Im Quietscheentchen lauert der Krebs

■ EU-Bericht bestätigt: Weichmacherstoffe in Babyspielzeug sind krebserregend. Doch die Kommission in Brüssel reagiert nicht. Und auch die Bundesregierung will die gefährlichen Artikel in Deutschland nicht vom Markt nehmen

Berlin/Brüssel (taz) – Trotz eindringlicher Warnungen vor krebserregenden Stoffen in Kleinkinderspielzeug ist kein Verbot giftiger Rasseln, Beißringe und Quietscheenten in Sicht. Bei der Bundesregierung in Bonn wie bei der Brüsseler EU-Kommission kommen keine Initiativen in Gang, Kunststoffprodukte mit krebserregenden Phthalaten vom Markt zu nehmen – obwohl der wissenschaftliche Ausschuß der EU-Kommission in einem Bericht zu dem Ergebnis kommt, daß die Weichmacher in Babyartikeln gefährlich sind. Die sogenannten Phthalate gäben „Anlaß zur Besorgis“, heißt es mit Datum vom 27. November.

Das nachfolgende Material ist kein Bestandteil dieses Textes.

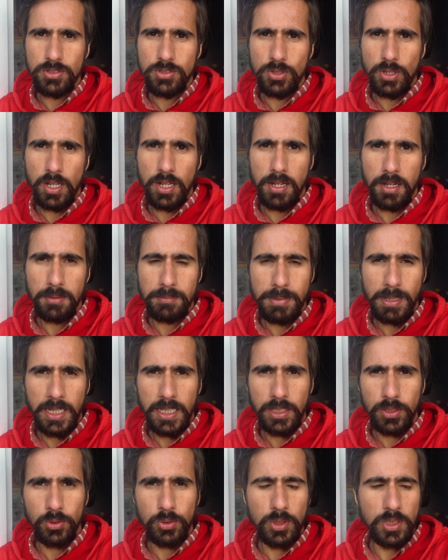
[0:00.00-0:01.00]
जो है हमें
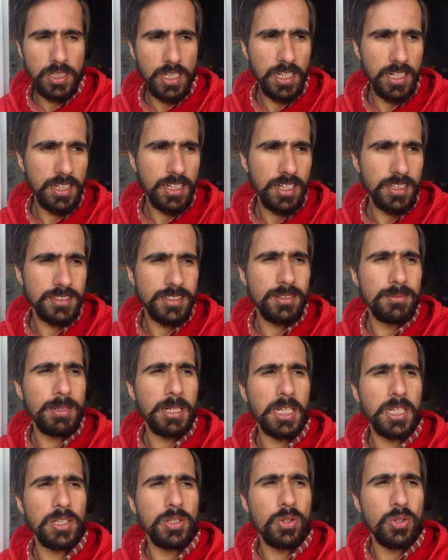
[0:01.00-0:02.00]
क्यों नहीं दे रही है असल में
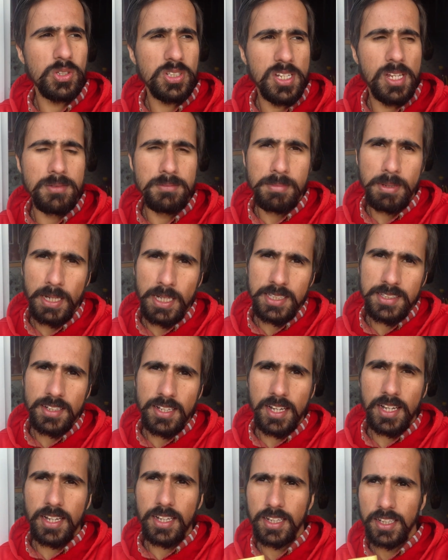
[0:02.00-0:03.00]
कहीं और शायद बेच
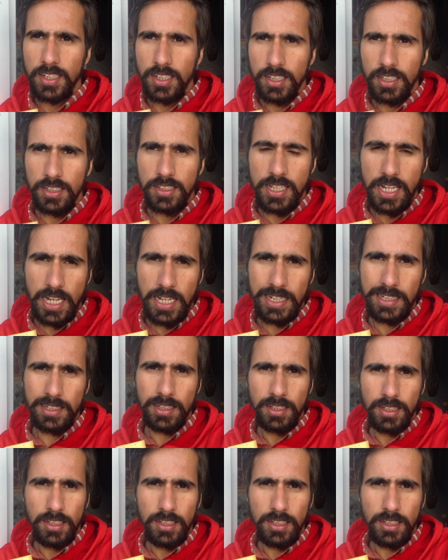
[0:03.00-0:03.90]
रहे हैं लाइट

Die EU-Kommission hatte den Ausschuß mit der Prüfung beauftragt, nachdem sie im Juli ein Verbot von Kinderspielzeug mit gefährlichen Phthalaten abgelehnt hatte. Damals setzte sich der deutsche Industriekommissar Martin Bangemann (FDP) gegen seine für Verbraucherschutz zuständige italienische Kollegin Emma Bonino durch.

Trotz des Berichts ist derzeit unklar, wann die Kommission über die neuen Erkenntnisse beraten wird. Ein Sprecher der Kommission sagte der taz, die Ergebnisse der Studie müßten erst in einer „politischen Risikoabwägung“ besprochen werden. Eine Diskussion oder gar Entscheidung könne sich bis in die nächsten Wochen oder Monate hinziehen. Zugleich lehnt das Bundesgesundheitsministerium unter Andrea Fischer (Grüne) ein nur für Deutschland gültiges Verbot als Alternative ab. Die Bundesrepublik sei immer dafür eingetreten, daß die Frage auf europäischer Ebene bleibe, sagte Ministeriumssprecher Hartmut Schlegel der taz.

Im Gegensatz dazu hat Dänemark Phthalate in Babyspielzeug bereits verboten. Österreich kündigte ein Verbot zum 1.Januar an. Die alte Bundesregierung versuchte, diese Initiativen auszuhebeln. Sie intervenierte in Brüssel gegen die nationalen Vorstöße, weil sie wettbewerbshemmend seien. Trotz des Regierungswechsels ändert sich an dieser Haltung nichts. Der Ministeriumssprecher erklärte zur Begründung, eine „europäische Lösung“ sei wirkungsvoller als eine nationale. Ob ein nationales Verbot in Frage kommt, wenn es keine Maßnahmen der EU gibt, wollte er nicht sagen.

Wie viele Produkte mit den gefährlichen Weichmacherstoffen etwa im Weihnachtsgeschäft über die Ladentheken gehen, ist unklar. Große Hersteller und Handelsketten haben in einer Selbstverpflichtung erklärt, sie hätten die Phthalate durch unbedenkliche Weichmacher ersetzt. Nach Einschätzung des Gesundheitsministeriums gibt es in Deutschland nahezu kein derartiges Spielzeug mehr. „Babyartikel mit Phthalaten sind die ganz, ganz große Ausnahme“, erklärte Sprecher Schlegel. Dagegen erklärte das Bundesinstitut für den gesundheitlichen Verbraucherschutz, es gebe immer noch Spielzeug mit Phthalaten, weil Importeure aus Ostasien nicht auf die billigen Weichmacher verzichten wollten. Ein Beamter der EU- Kommission sagte: „Wir wissen nicht, was wirklich auf dem Markt ist.“

Der Bericht des EU-Ausschusses zur Gefährlichkeit von Phthalaten bezieht sich auf neue Studien. Die Wissenschaftler untersuchten unter anderem, welche Mengen der Stoffe freigesetzt werden, wenn Spielzeug in den Mund genommen wird. Eine der Substanzen gehe stärker in den Speichel über, als bisher vermutet, heißt es in dem Bericht. Bei Tierversuchen hätten Forscher festgestellt, daß Leber- und Nierenkrebs sowie Schädigungen der Hoden ausgelöst werden können.